Top of Records supplied
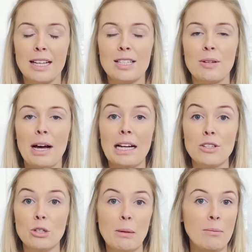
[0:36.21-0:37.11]
So I'll
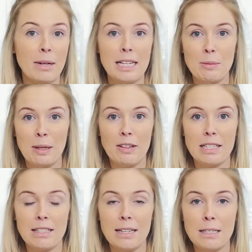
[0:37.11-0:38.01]
talk about my
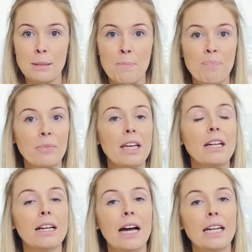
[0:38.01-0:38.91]
experiences and
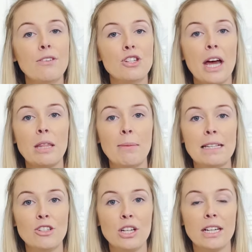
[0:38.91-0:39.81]
I'll kind of share the
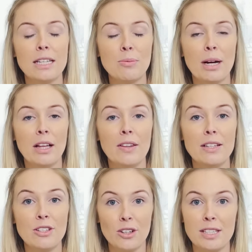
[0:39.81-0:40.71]
messaging as well
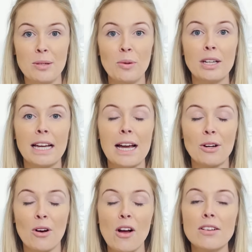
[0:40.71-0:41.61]
that Dotty want to get
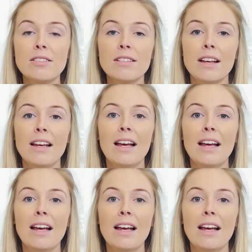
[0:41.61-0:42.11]
across.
Bottom of Records supplied
**Your instructions**
All of the records above are to be printed exactly, with every picture omitted.

**Your response**
[0:36.21-0:37.11]
So I'll
[0:37.11-0:38.01]
talk about my
[0:38.01-0:38.91]
experiences and
[0:38.91-0:39.81]
I'll kind of share the
[0:39.81-0:40.71]
messaging as well
[0:40.71-0:41.61]
that Dotty want to get
[0:41.61-0:42.11]
across.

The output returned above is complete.